┌─ EXCERPTED RECORDS
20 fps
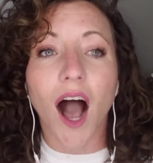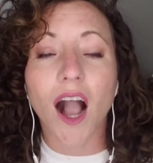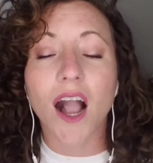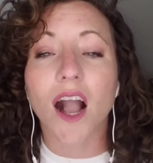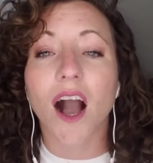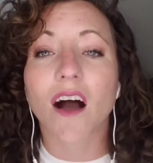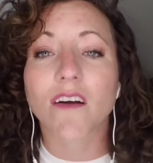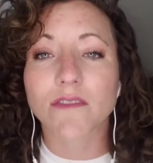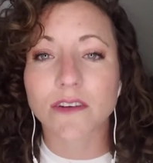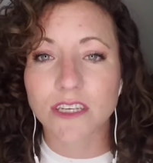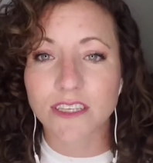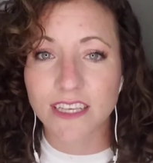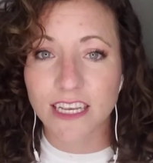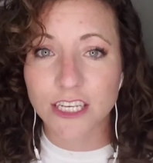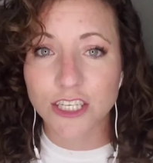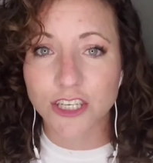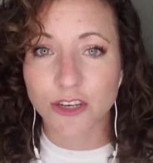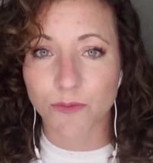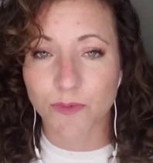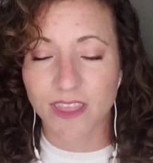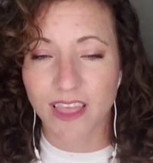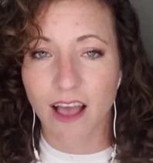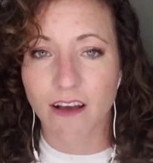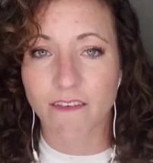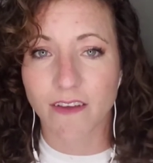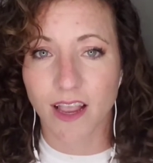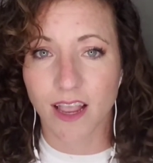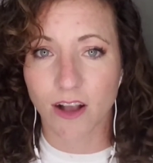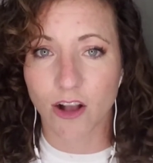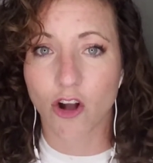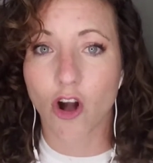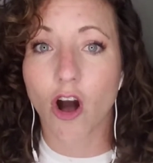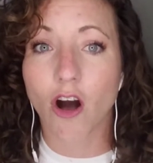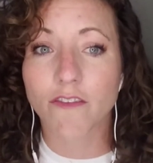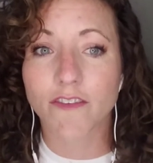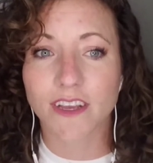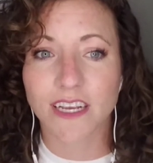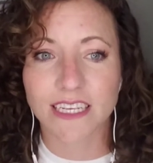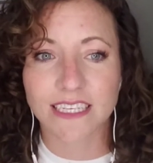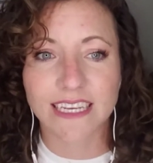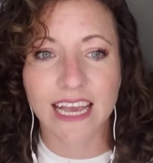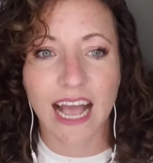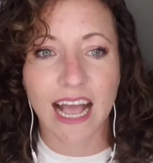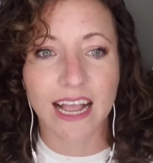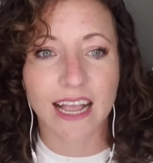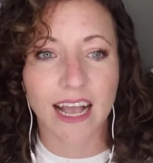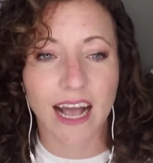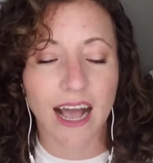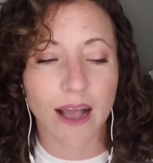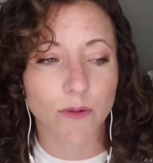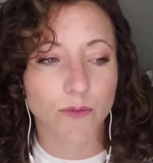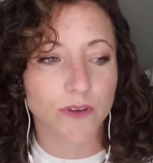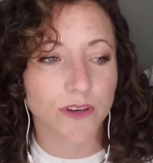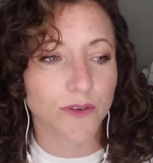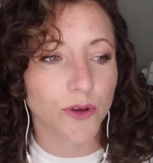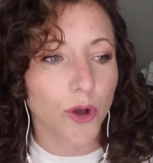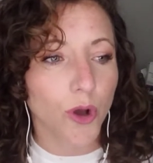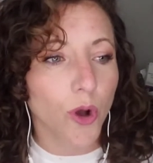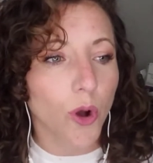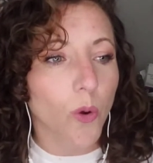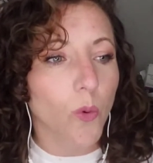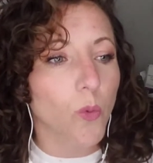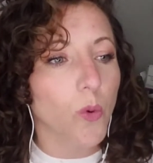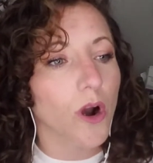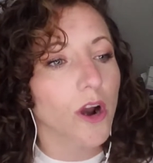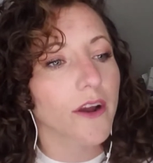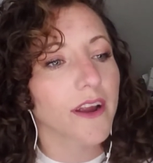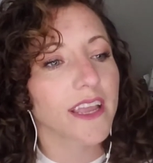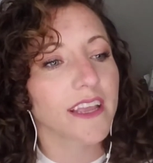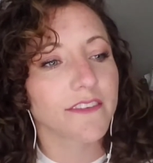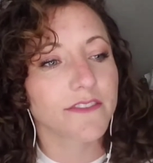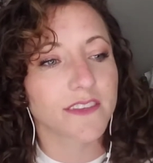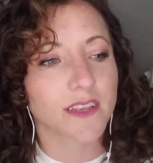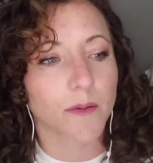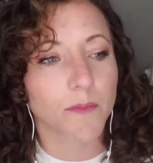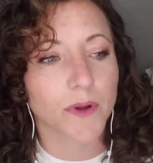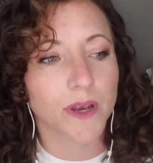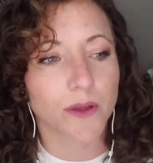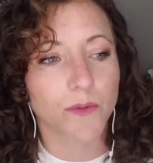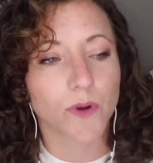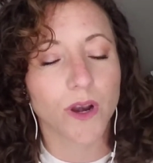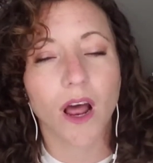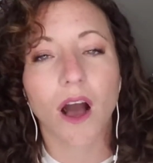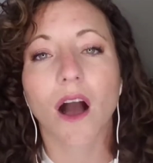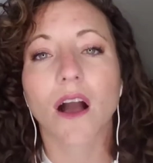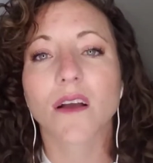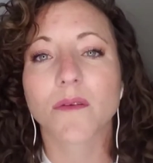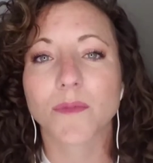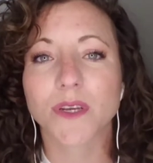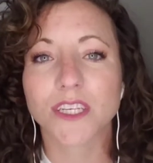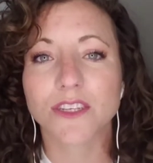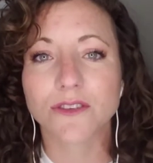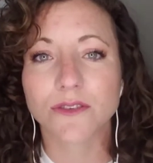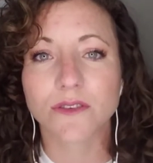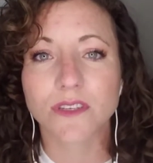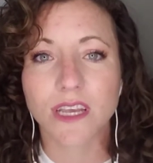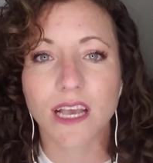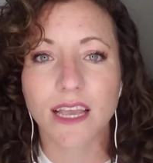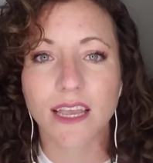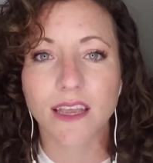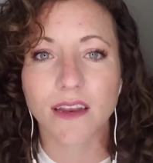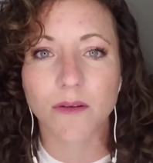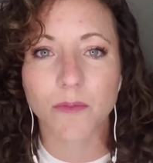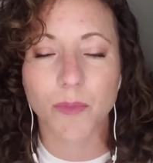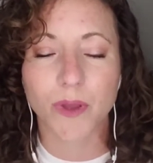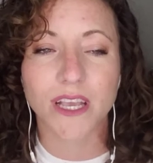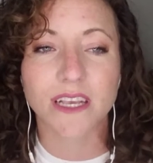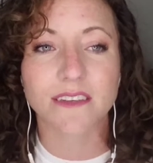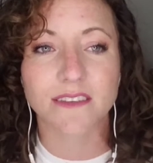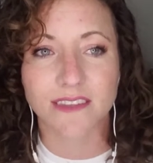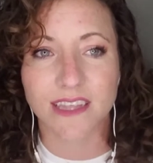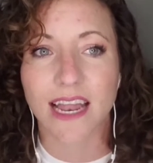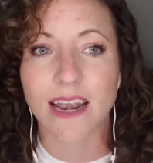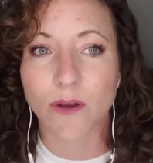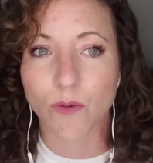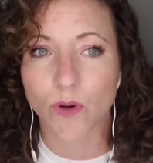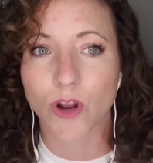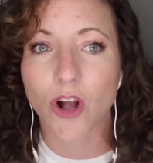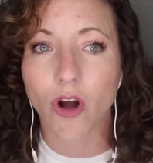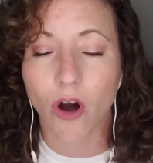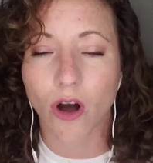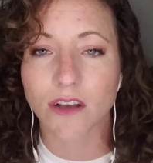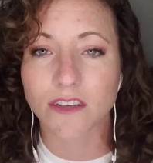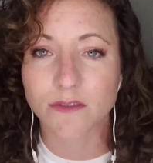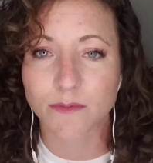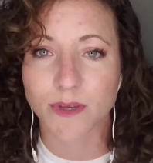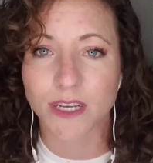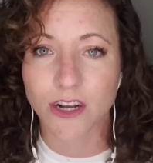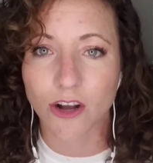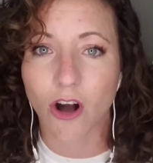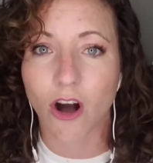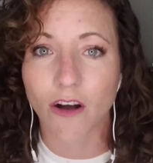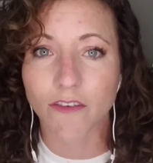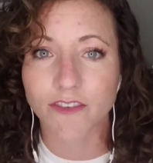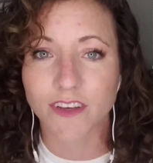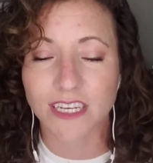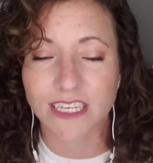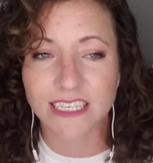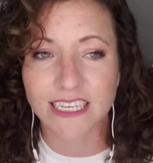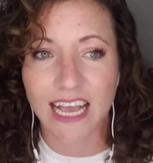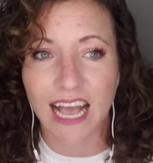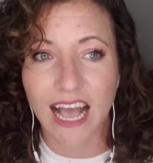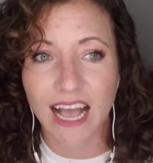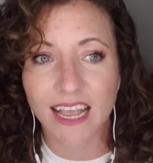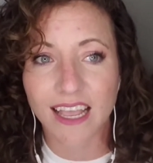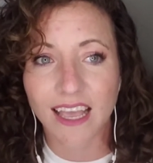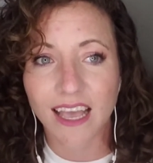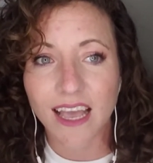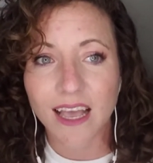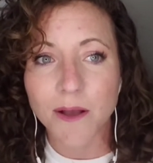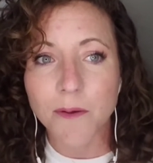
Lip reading: conversation without having a coughing attack. I would worry if somebody would hug me too tight because then it would cause me a coughing attack.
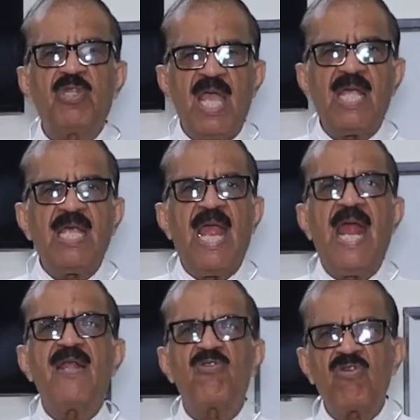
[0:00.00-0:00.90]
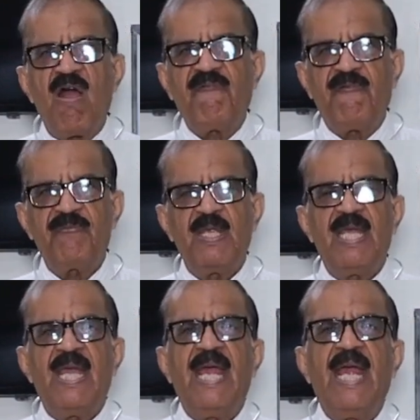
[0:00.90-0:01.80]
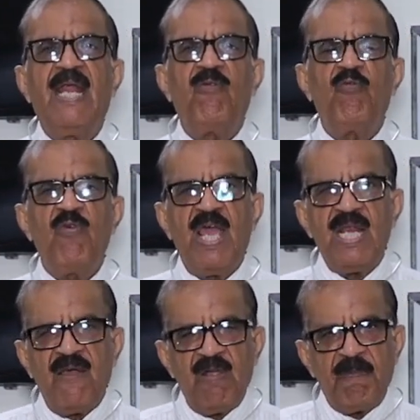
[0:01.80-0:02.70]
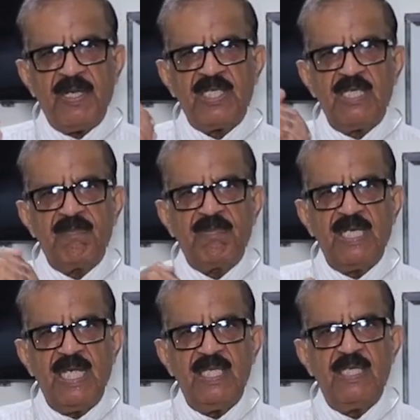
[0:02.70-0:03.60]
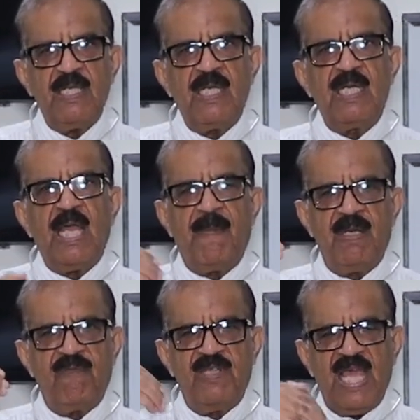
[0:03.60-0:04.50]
thick and rough, and whenever patient breathe, with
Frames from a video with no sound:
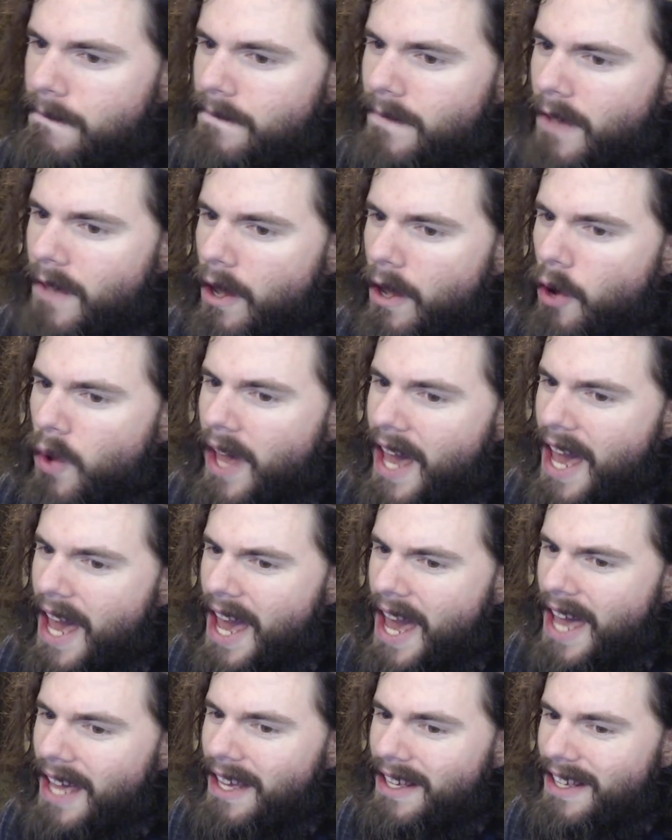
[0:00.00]

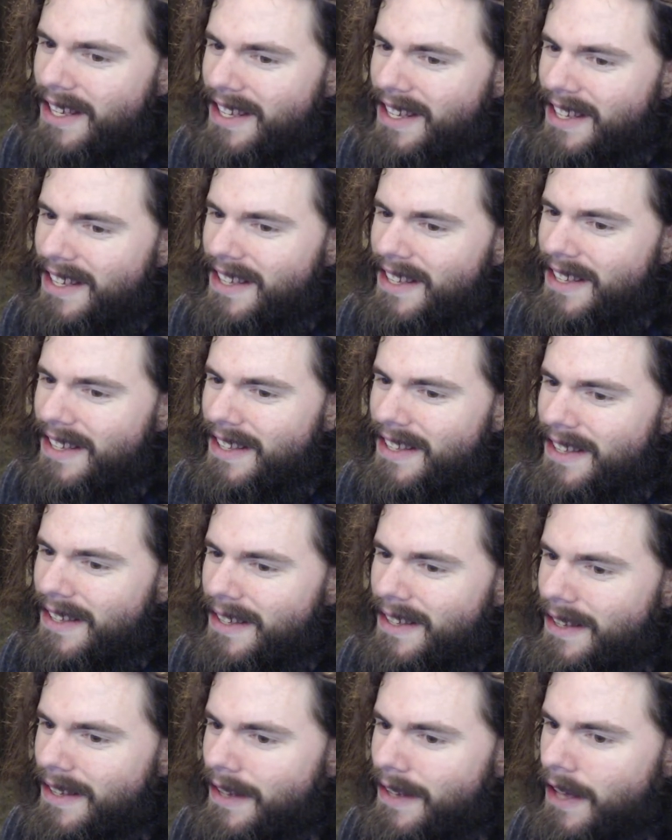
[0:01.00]
Okay.
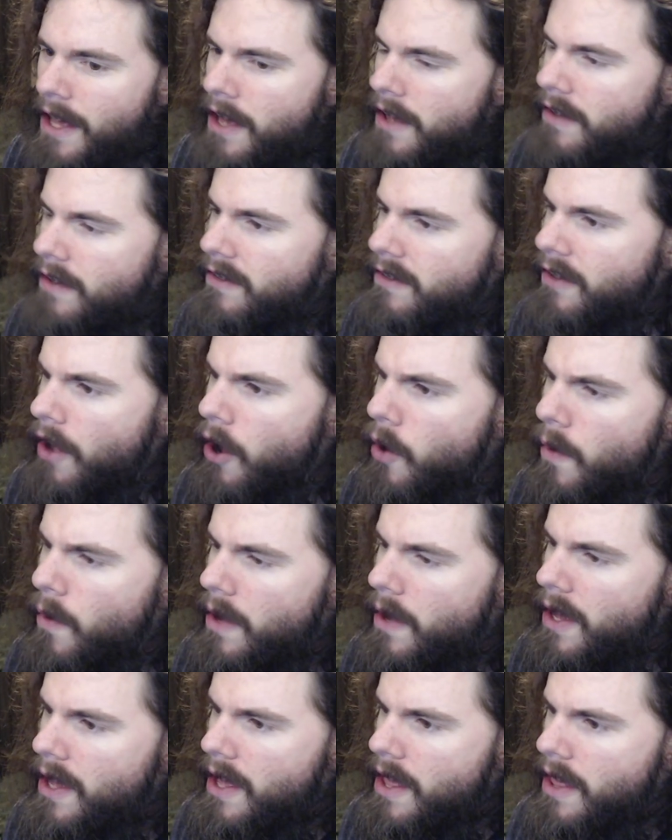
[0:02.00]
So,
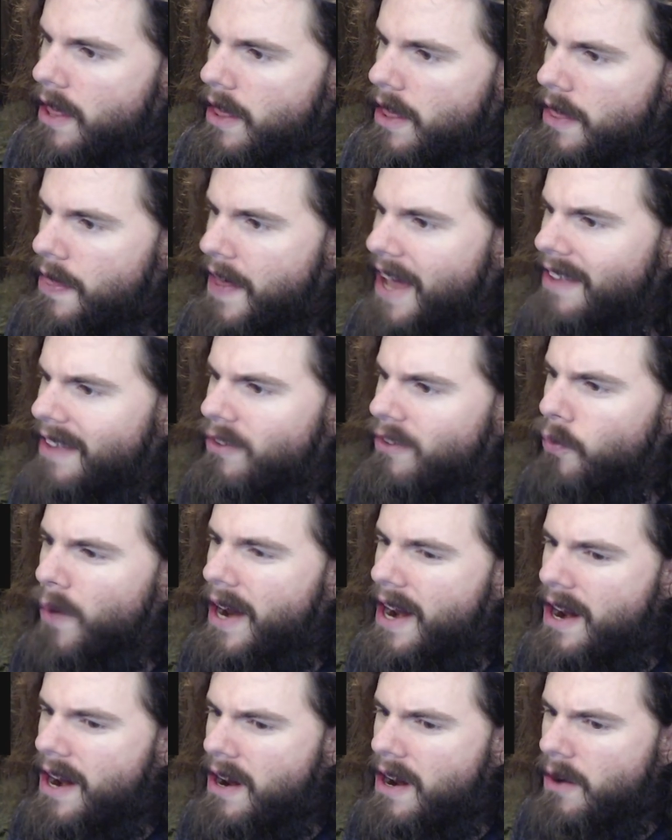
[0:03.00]
that's
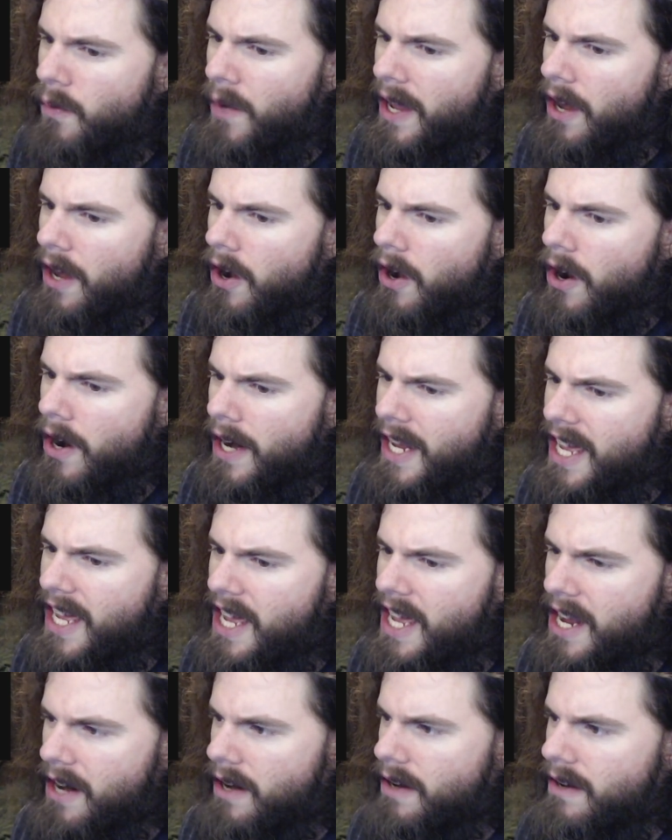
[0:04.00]
where we are
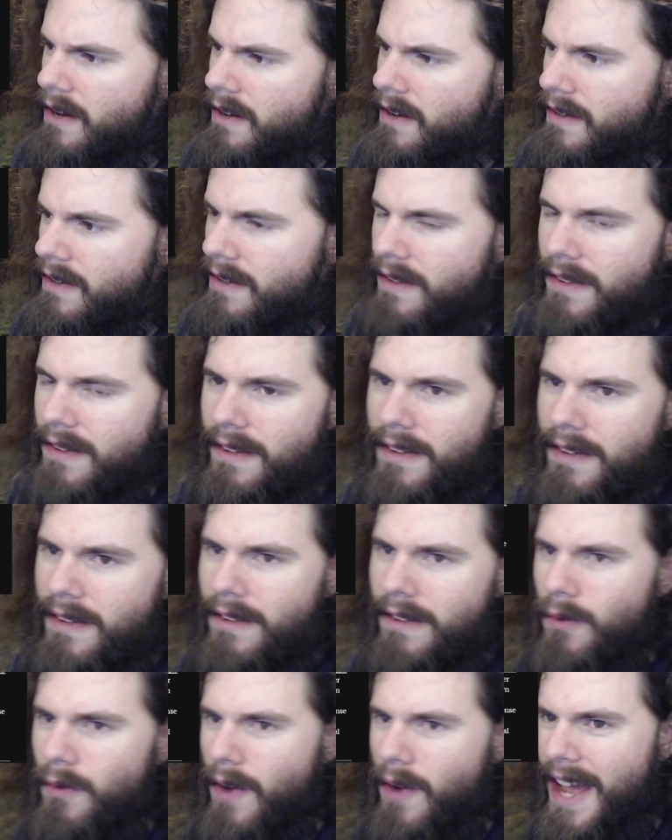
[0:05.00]
here,
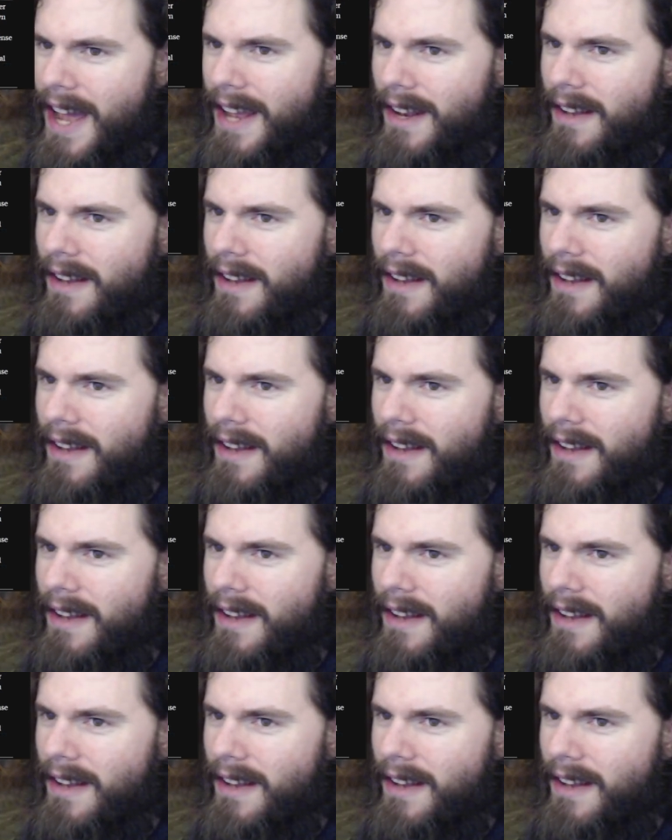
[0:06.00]
right?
└─
▶ _THE PROBLEM_
From the first line above down to the line with "Frames from a", reproduce every line and no others, omitting pictures.

▶ _REPLY_
20 fps
Lip reading: conversation without having a coughing attack. I would worry if somebody would hug me too tight because then it would cause me a coughing attack.
[0:00.00-0:00.90]
[0:00.90-0:01.80]
[0:01.80-0:02.70]
[0:02.70-0:03.60]
[0:03.60-0:04.50]
thick and rough, and whenever patient breathe, with
Frames from a video with no sound:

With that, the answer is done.